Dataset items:

•••

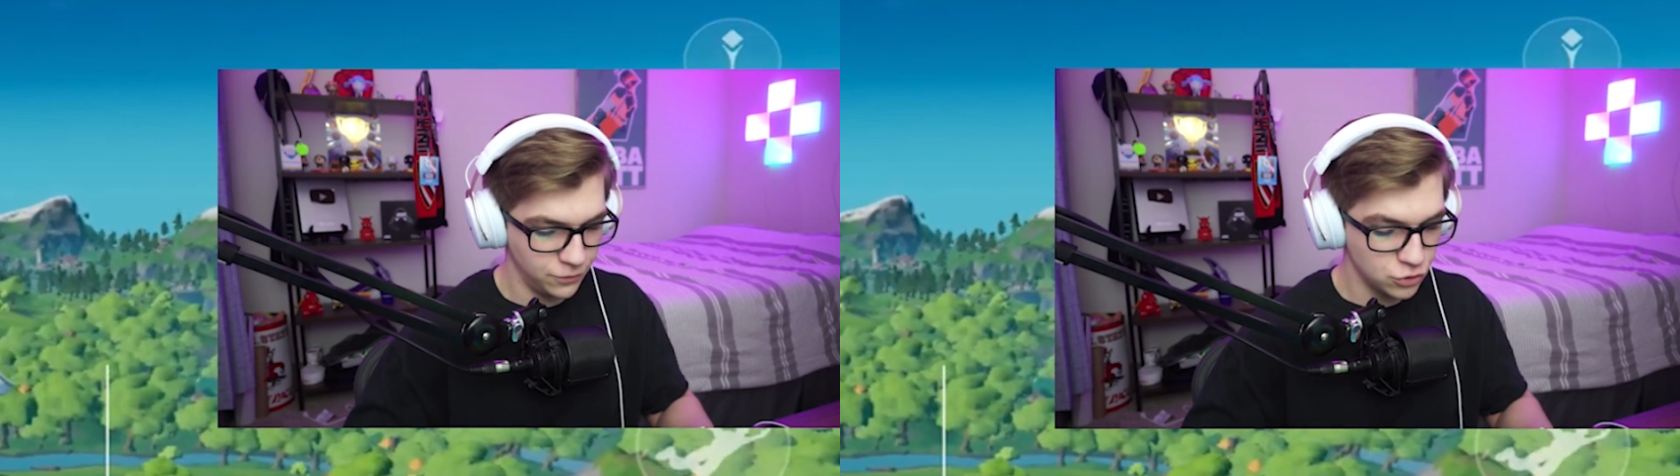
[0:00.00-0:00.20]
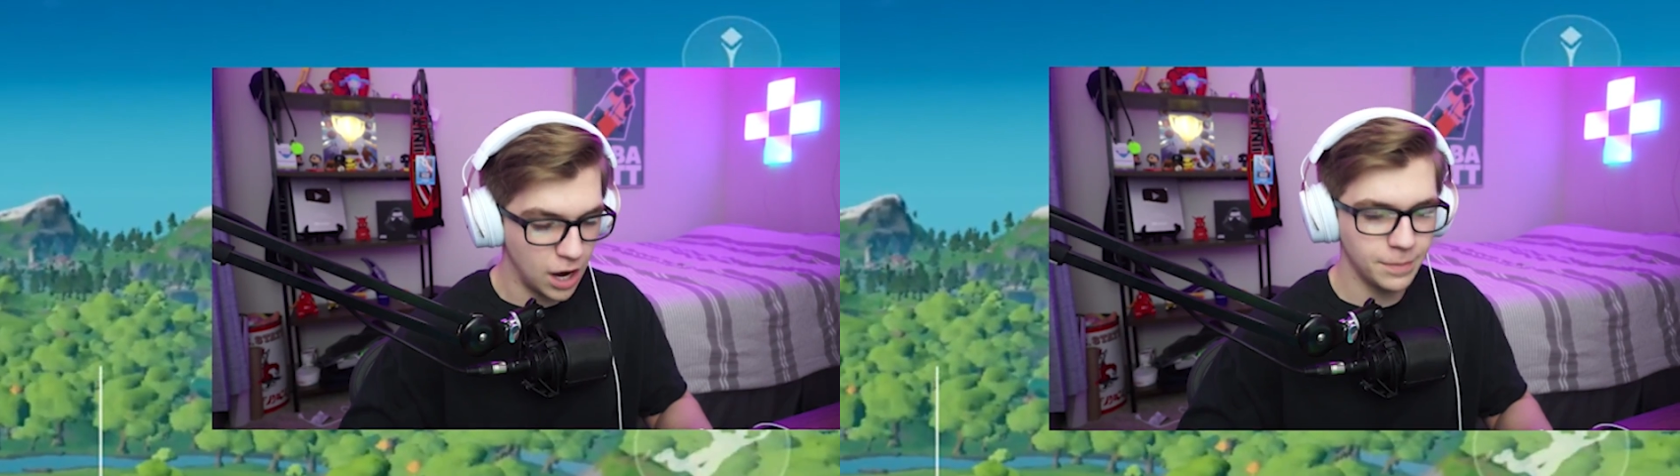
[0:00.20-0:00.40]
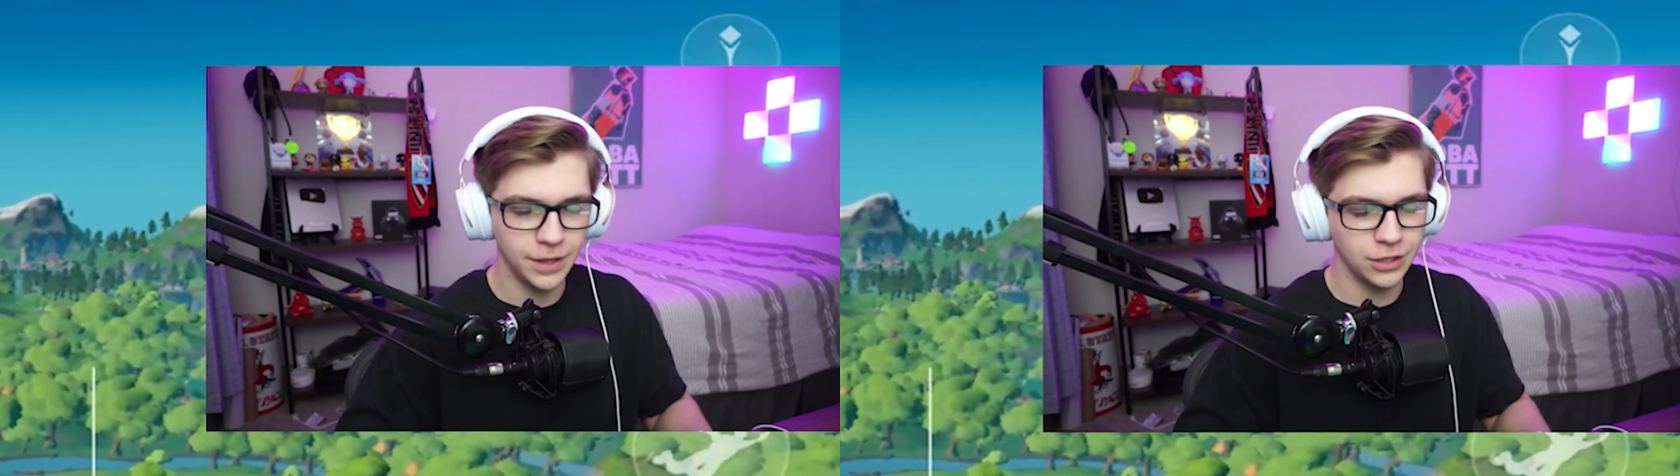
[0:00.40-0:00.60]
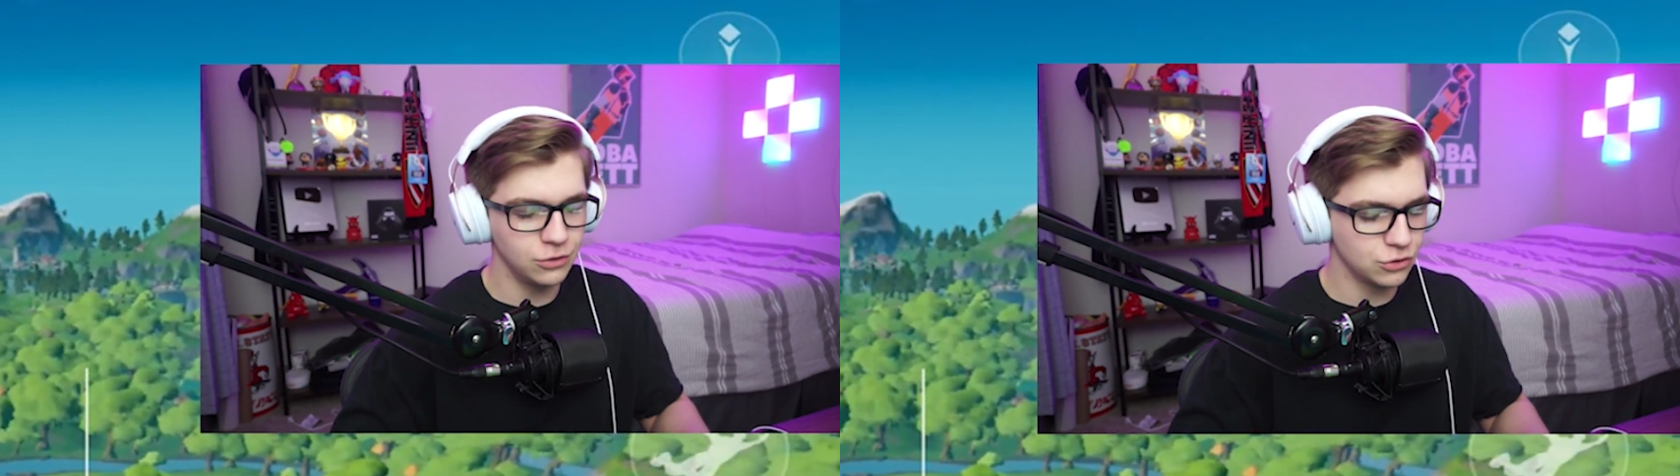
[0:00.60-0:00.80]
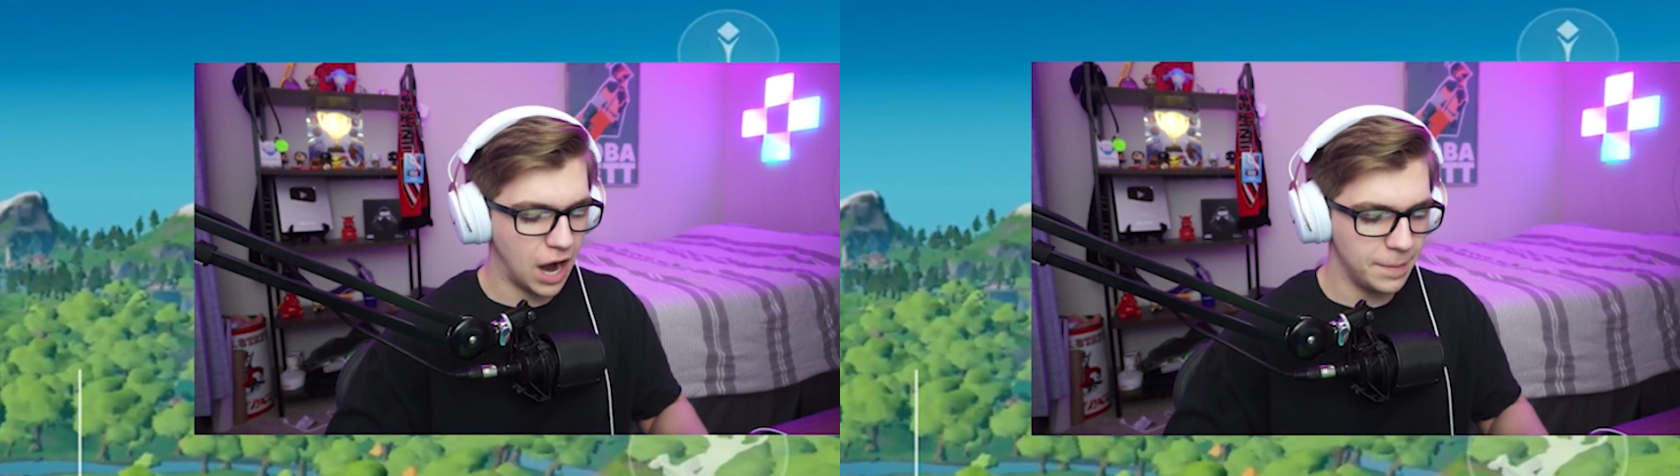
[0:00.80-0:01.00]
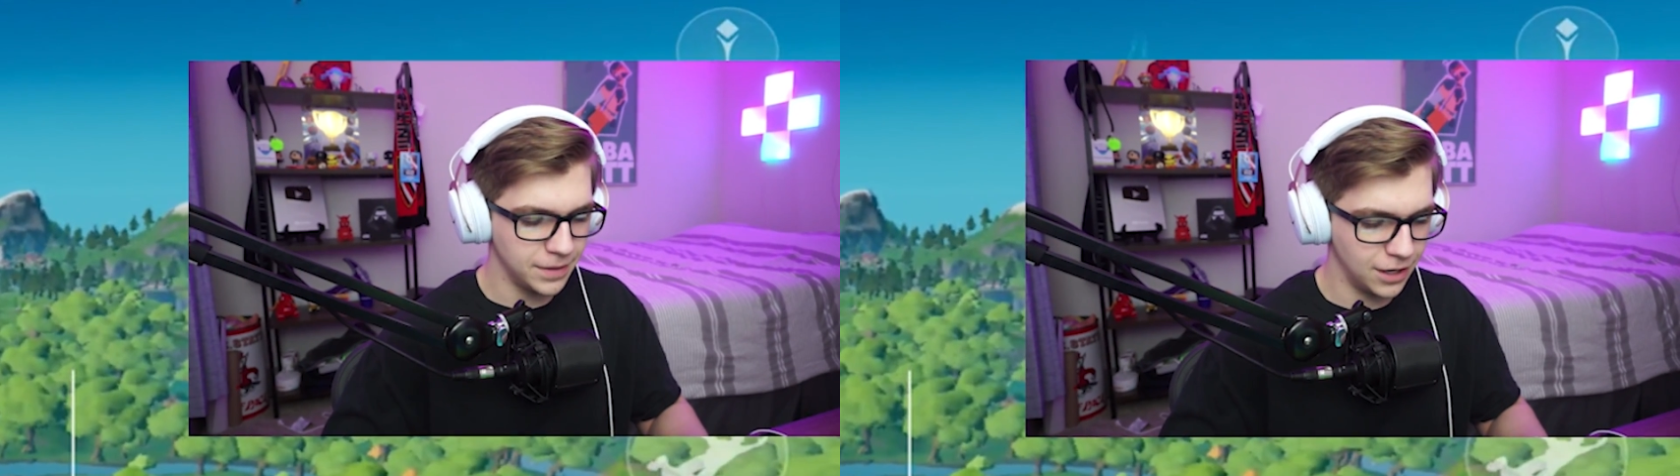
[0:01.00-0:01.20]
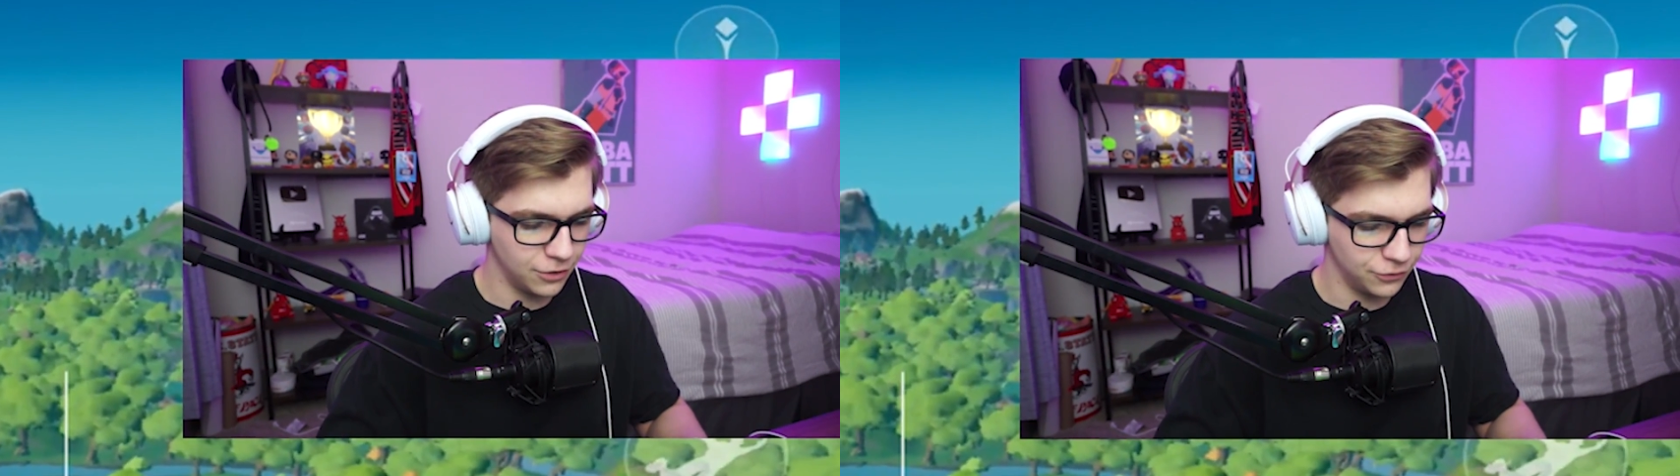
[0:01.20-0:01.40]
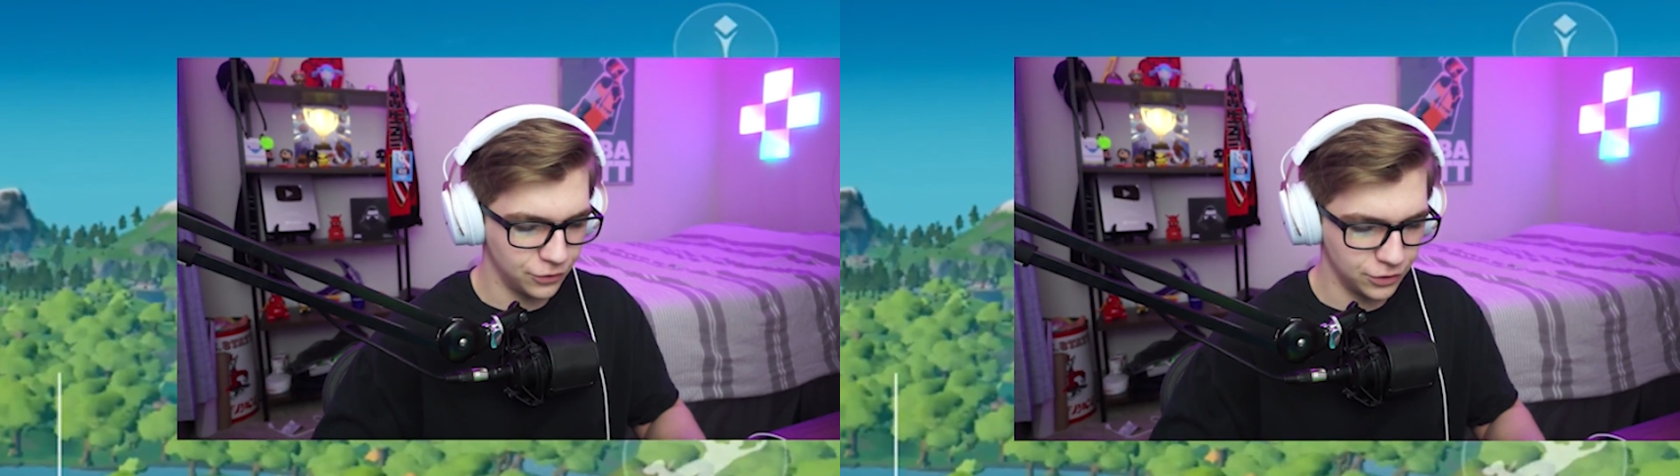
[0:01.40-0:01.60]
you drop, like you drop in
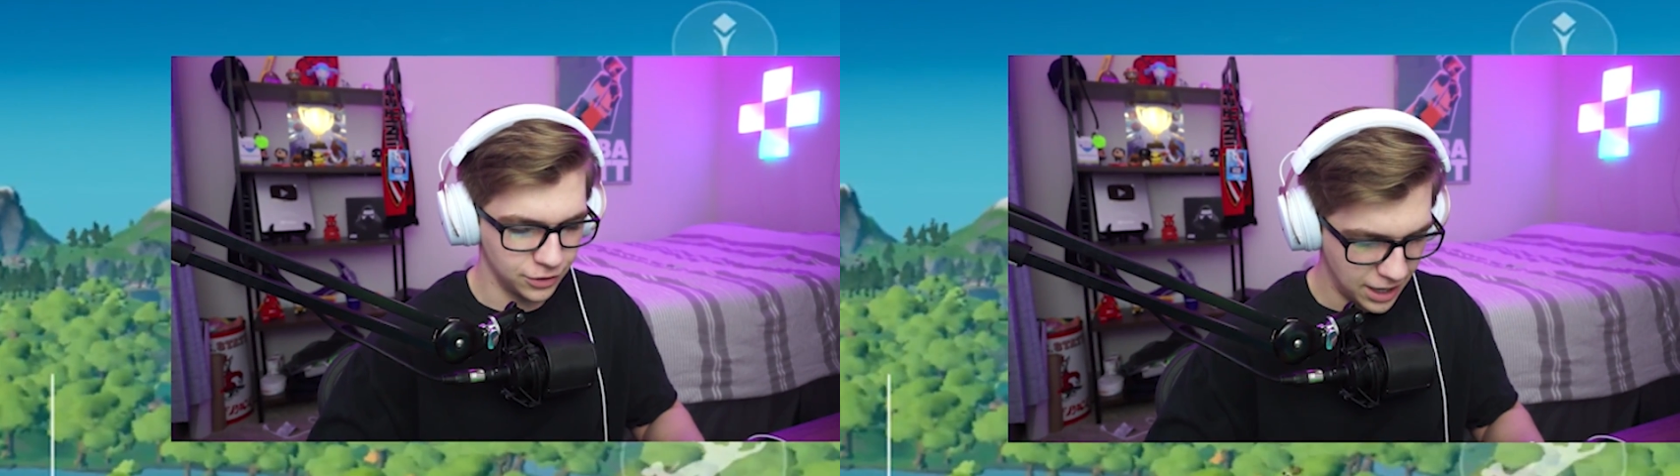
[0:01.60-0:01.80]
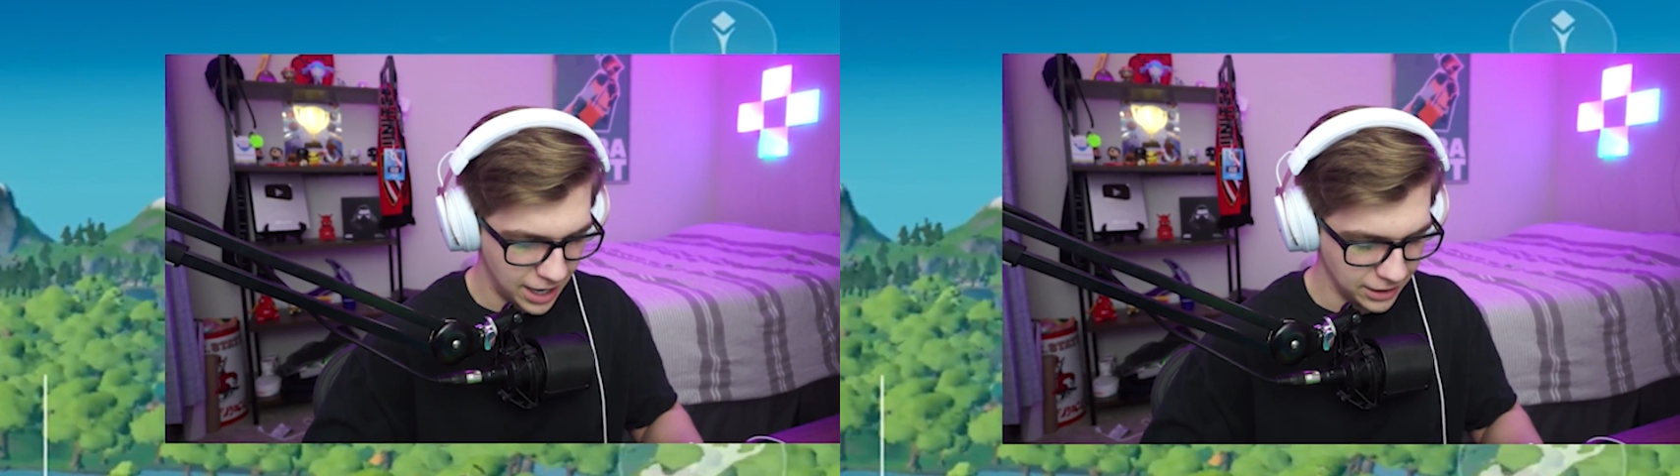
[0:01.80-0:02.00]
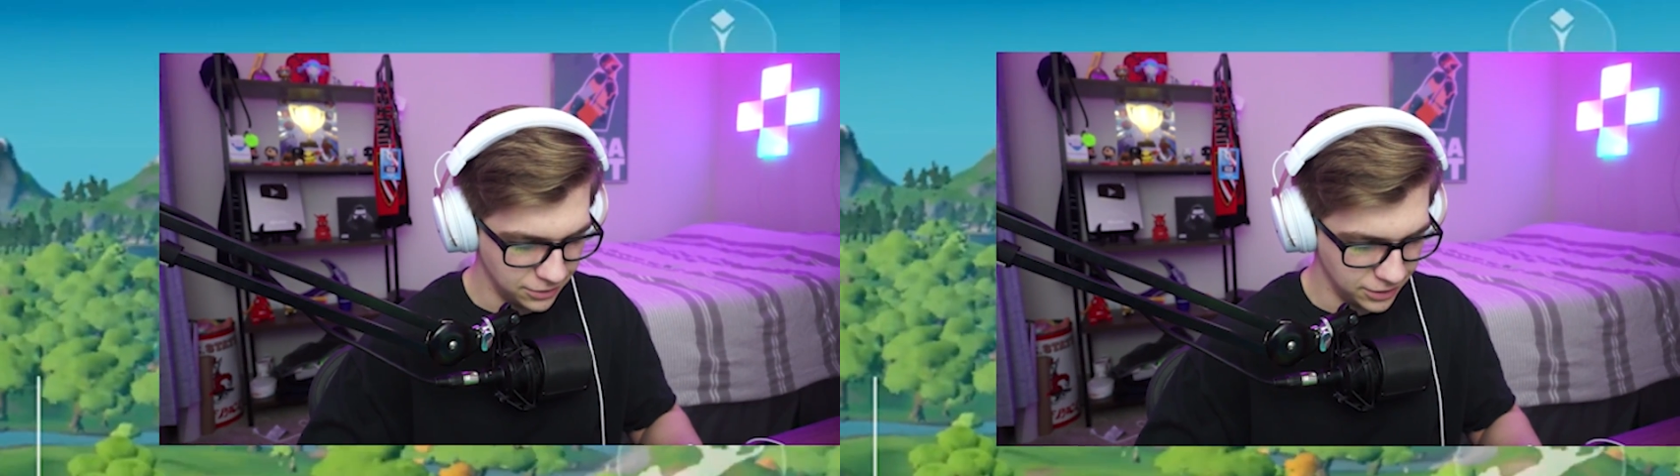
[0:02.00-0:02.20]
there for high kill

•••

** Problem requirements **
Hand over the entries again, exactly as written and without the pictures.

** Reply to the task **
[0:00.00-0:00.20]
[0:00.20-0:00.40]
[0:00.40-0:00.60]
[0:00.60-0:00.80]
[0:00.80-0:01.00]
[0:01.00-0:01.20]
[0:01.20-0:01.40]
[0:01.40-0:01.60]
you drop, like you drop in
[0:01.60-0:01.80]
[0:01.80-0:02.00]
[0:02.00-0:02.20]
there for high kill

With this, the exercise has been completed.